Removing (or replacing) substrings in a string array [message #87262] |
Wed, 22 January 2014 06:13  |
Mats Löfdahl
Messages: 263 Registered: January 2012
|
Senior Member |
|
|
Say I have a string array where each string may or may not begin with a dot (".") and may or may not end with a dot. What is an efficient (non-loop?) way of removing those dots in IDL 7?
The reason I specify IDL 7 is that I realize this could be done with strsplit in IDL 8 but in IDL 7 straplit does not support string arrays.
Alternatively, if I could make it so those dots are not there in the first place, that's even better. What I'm trying to do it to parse an array of strings, where the fields are separated by dots but I cannot identify the substrings by their position. What I can do is to identify them with regular expressions because they all have different forms. And stregex supports string arrays also in IDL 7.

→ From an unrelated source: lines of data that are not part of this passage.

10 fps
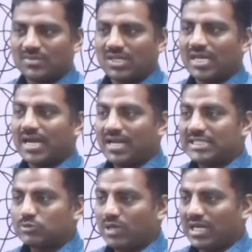At least
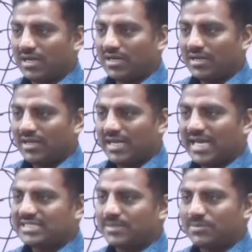one,
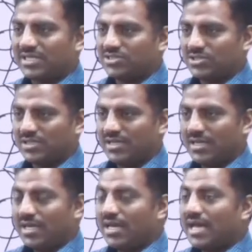except H.
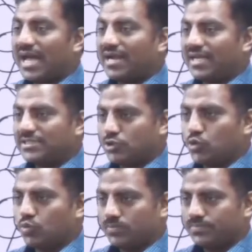At least
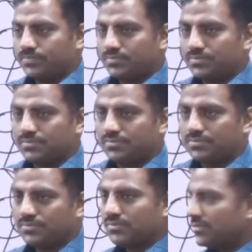two,
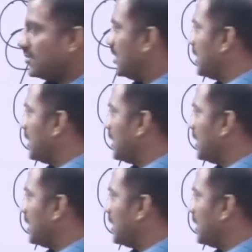these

So I can do something like strmid(stregex(strlist,'\.[0-9]{5}\.',/extr),1,5) if I know I have a five-digit number surrounded by dots. I remove the dots with the strmid command.

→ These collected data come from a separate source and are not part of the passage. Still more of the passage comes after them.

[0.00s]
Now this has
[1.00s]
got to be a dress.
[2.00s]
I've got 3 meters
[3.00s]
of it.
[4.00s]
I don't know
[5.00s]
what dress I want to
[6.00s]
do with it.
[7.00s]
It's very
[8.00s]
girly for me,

But any field can also be first or last, so to find it I need to do stregex(strlist,'(\.|^)[0-9]{5}(\.|$)',/extr). But then one of the dots will be missing in those cases when the field really is first or last, so the simple strmid operation does not work.
And some fields can have variable lengths but be identified by an initial character, so I could find it with something like stregex(strlist,'(\.|^)f[+-][0-9]+(\.|$)',/extr). In this case strmid does not work even when there is a dot at the end, because I don't know its position.

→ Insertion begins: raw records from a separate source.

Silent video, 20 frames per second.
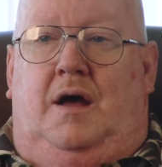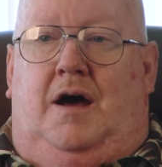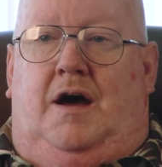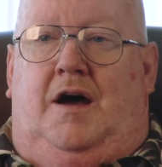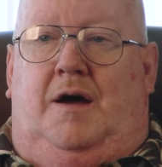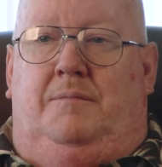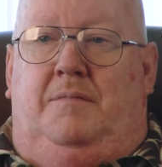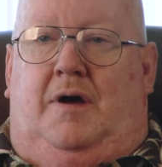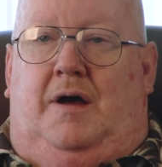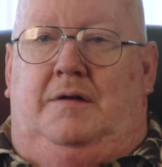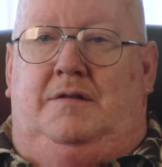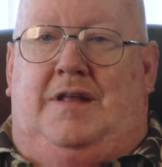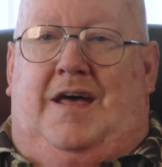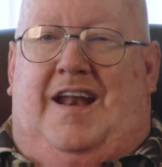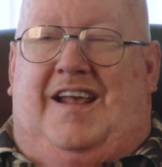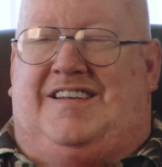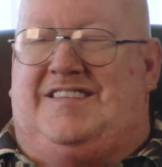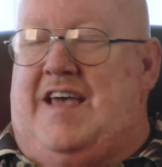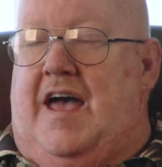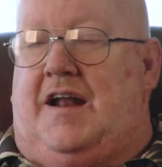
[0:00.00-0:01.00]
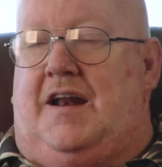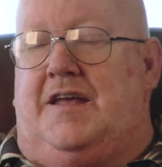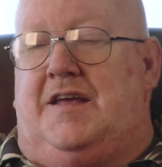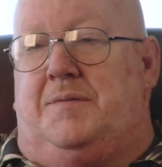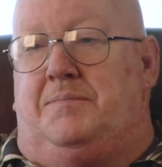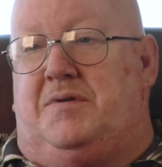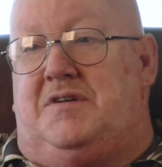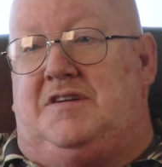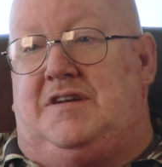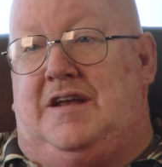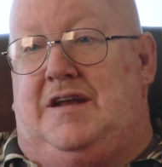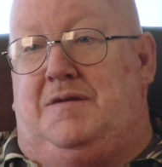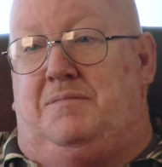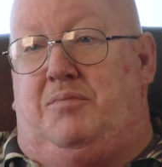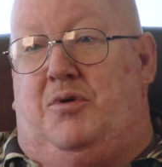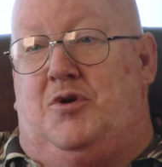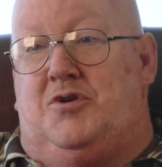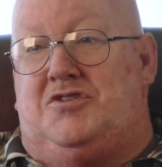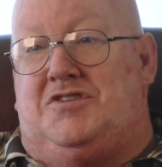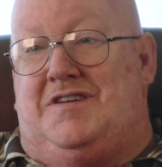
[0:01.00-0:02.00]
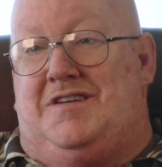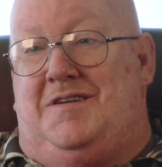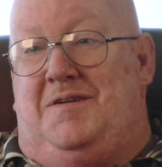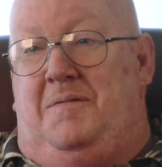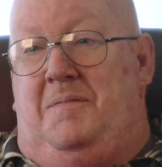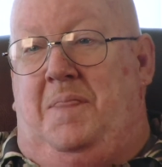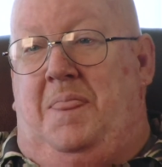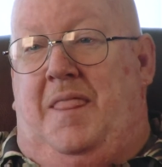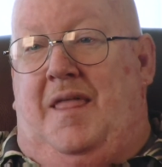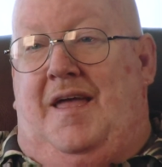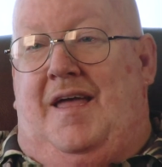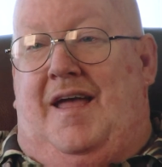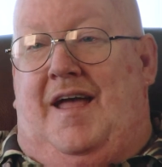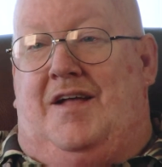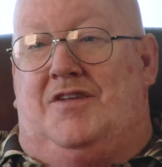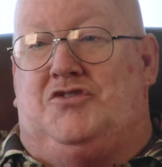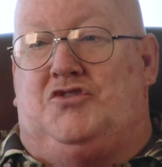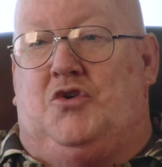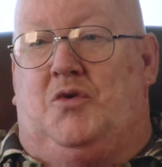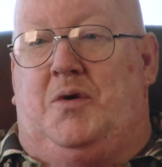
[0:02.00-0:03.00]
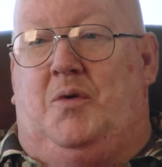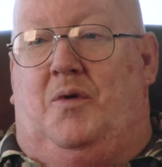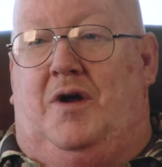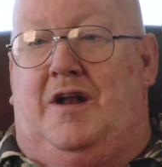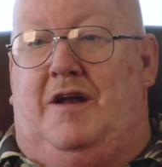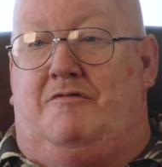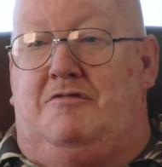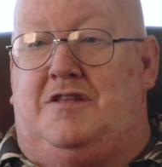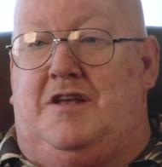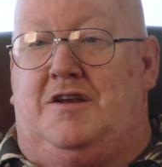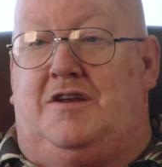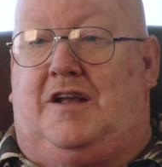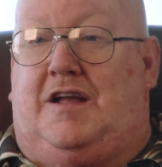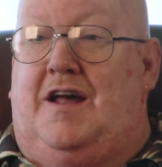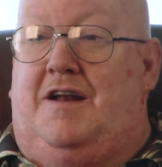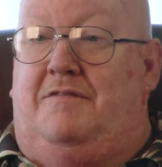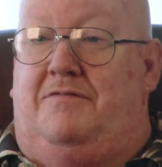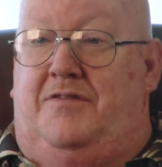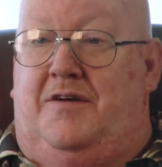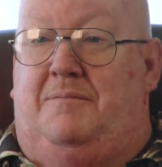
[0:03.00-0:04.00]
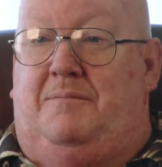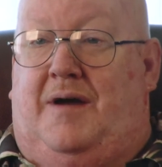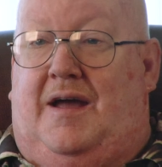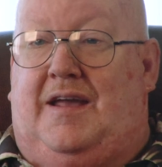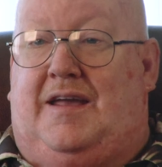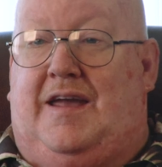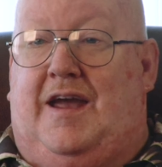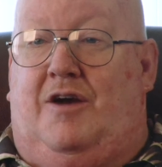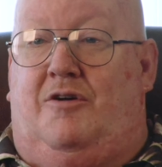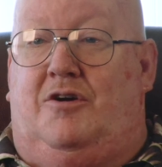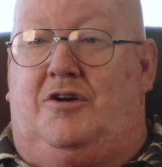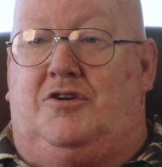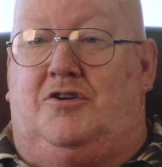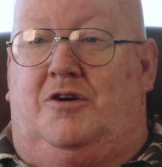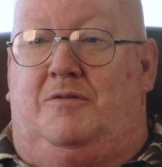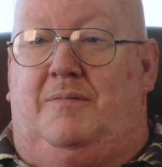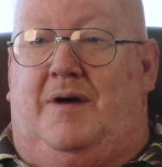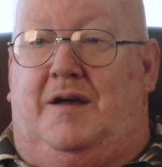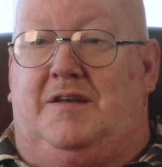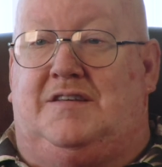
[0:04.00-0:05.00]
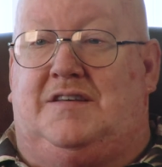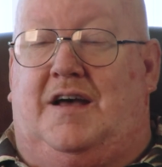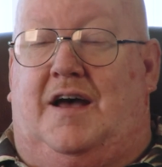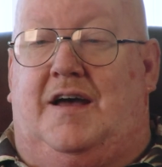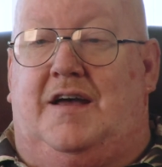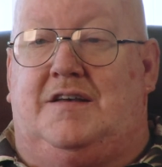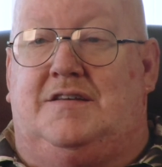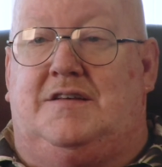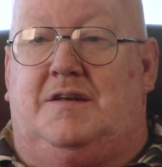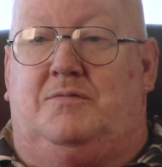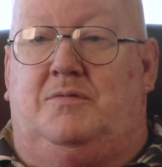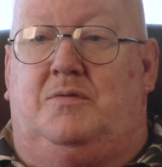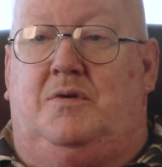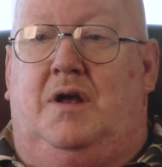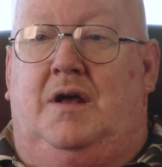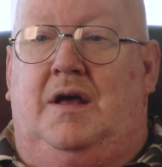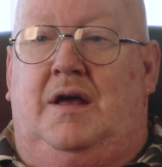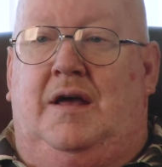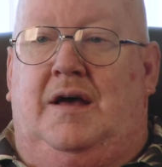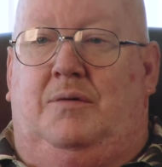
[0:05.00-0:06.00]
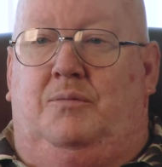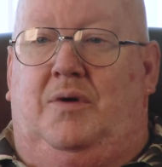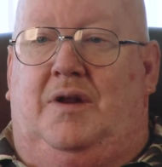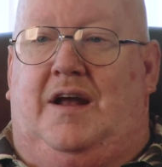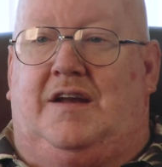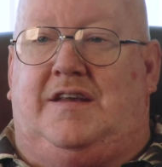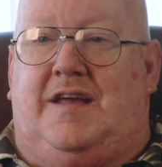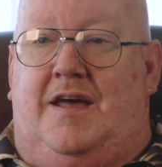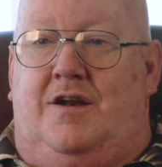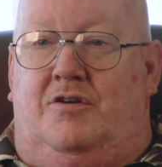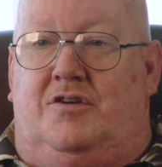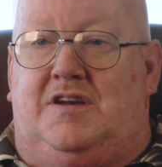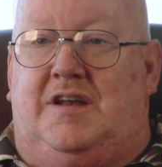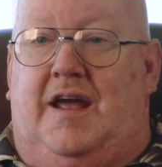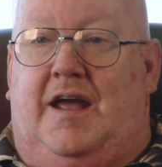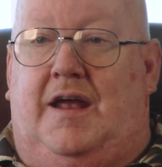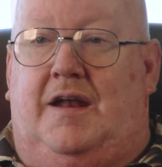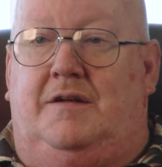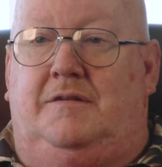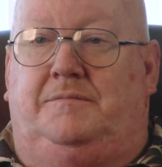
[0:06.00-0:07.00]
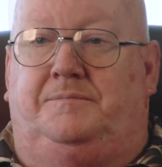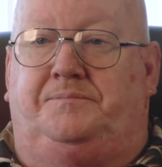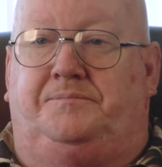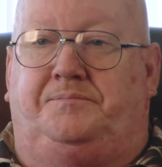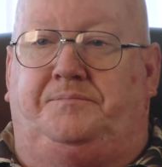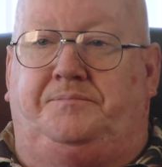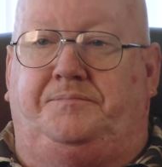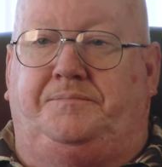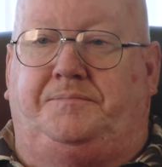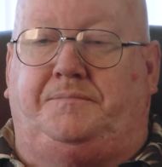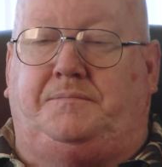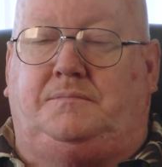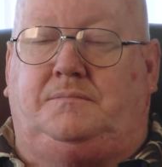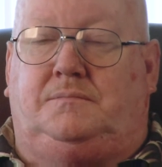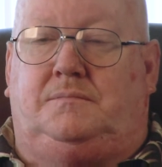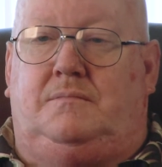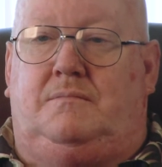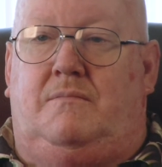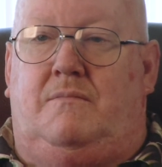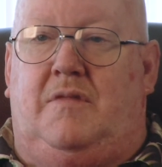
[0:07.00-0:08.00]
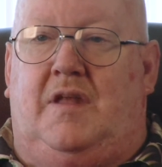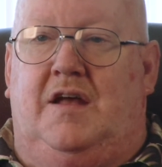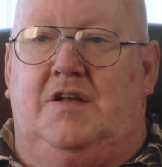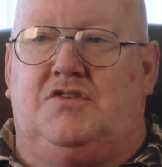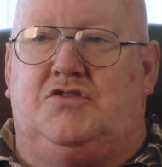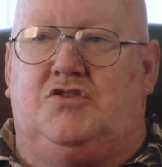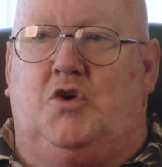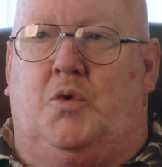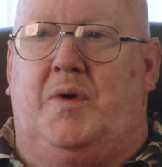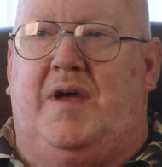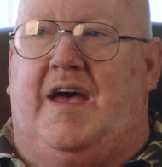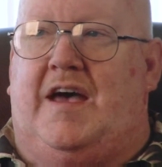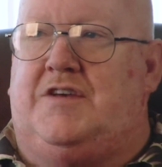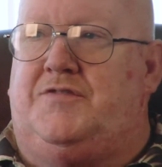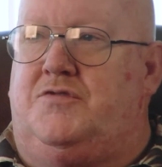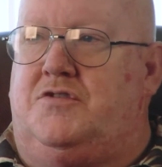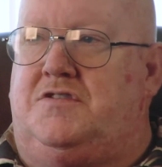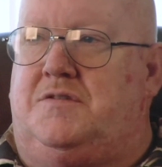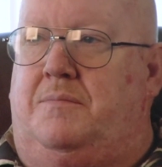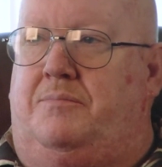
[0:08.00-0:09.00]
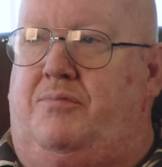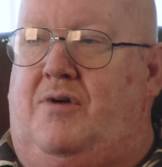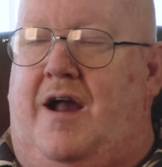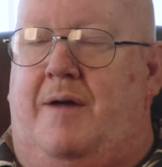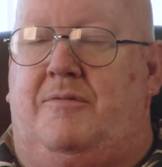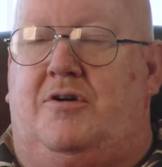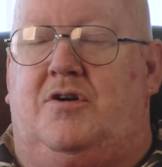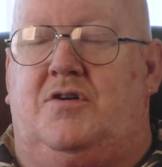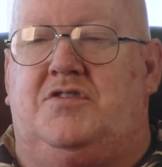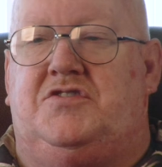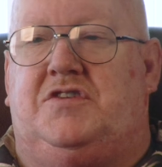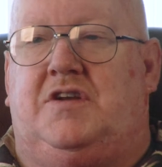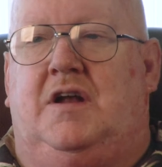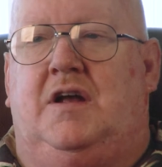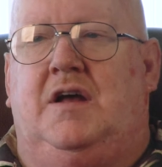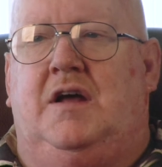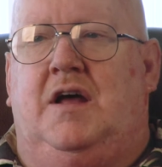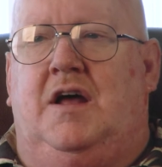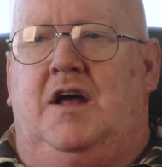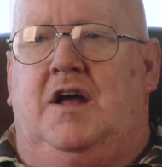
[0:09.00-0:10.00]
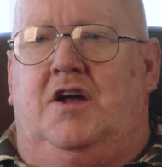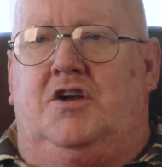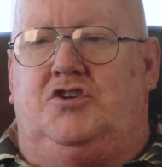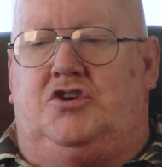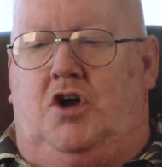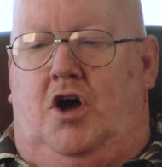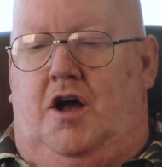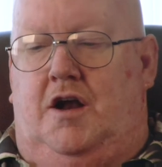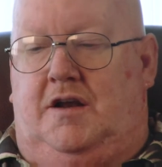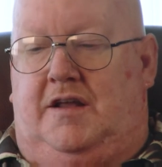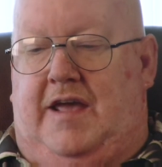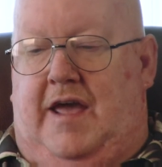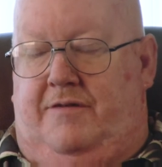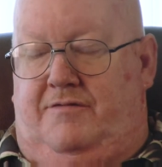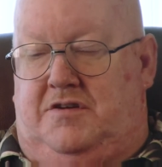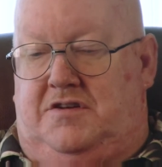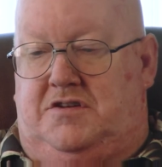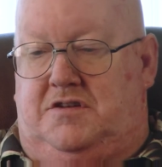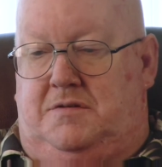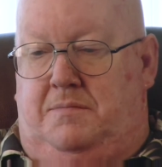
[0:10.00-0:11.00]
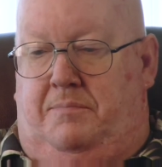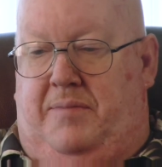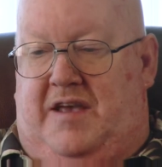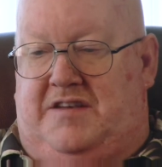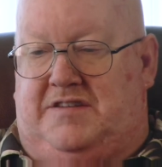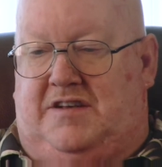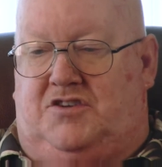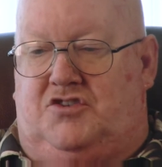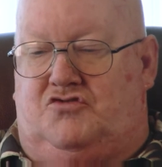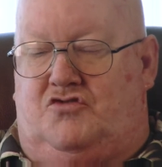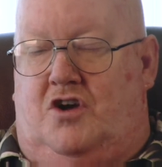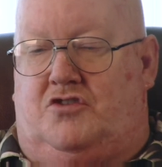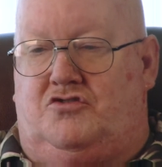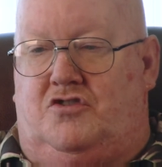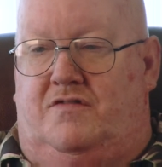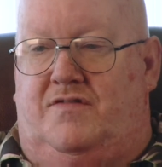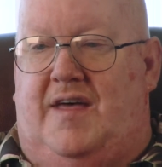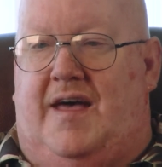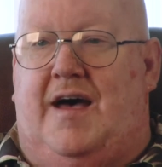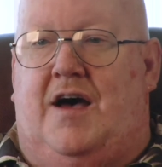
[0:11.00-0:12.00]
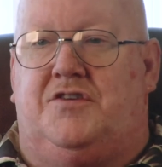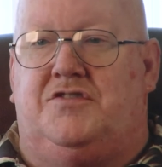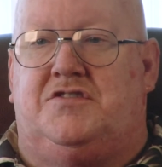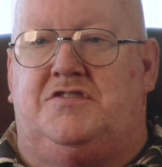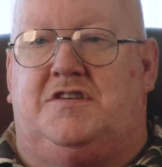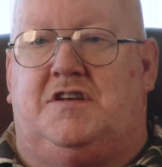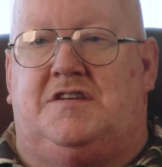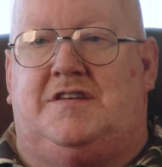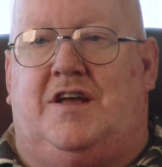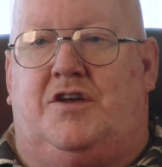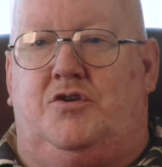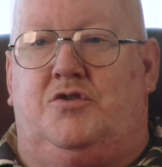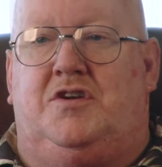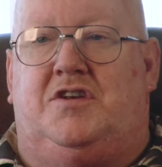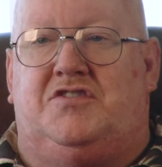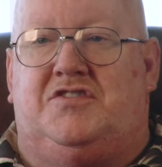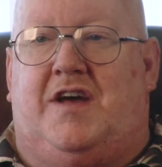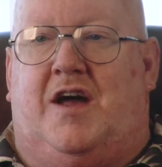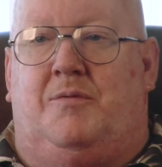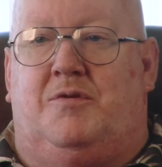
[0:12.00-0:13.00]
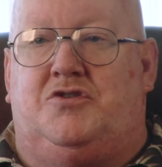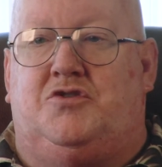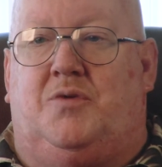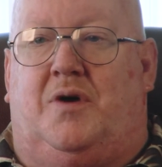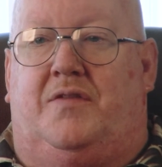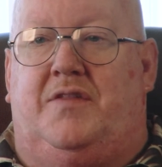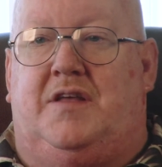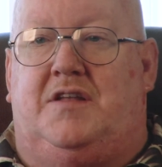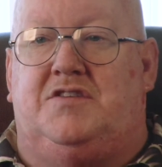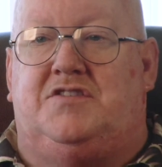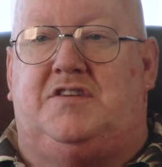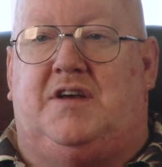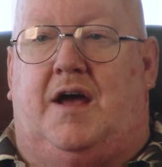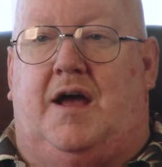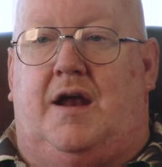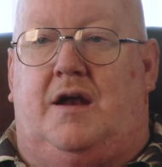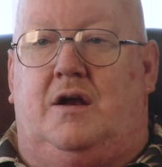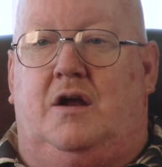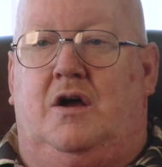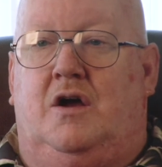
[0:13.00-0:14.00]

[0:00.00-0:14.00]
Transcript: I'm not exactly a petite person, and so we wanted everything to kind of fit my character and my size, and we like to entertain. And so we asked for some parameters. John gave us the basic structure of the house and says, now you design what you want on the inside.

Would be great if I could tell stregex to return everything but the dots (if present) but I don't know if that is possible. Can't you do something like that with regular expressions in the shell? Or was it in elisp?
I wanted to educate myself and went looking for “Making Regular Expressions Your Friends” by Mike Galloy but the links seem to be dead in http://michaelgalloy.com/2006/06/11/regular-expressions.html and the link in http://www.exelisvis.com/docs/Learning_About_Regular_E.html leads to a page telling me that "The mgunit project site has moved to Github" and when I follow the provided link to github I can't find the document.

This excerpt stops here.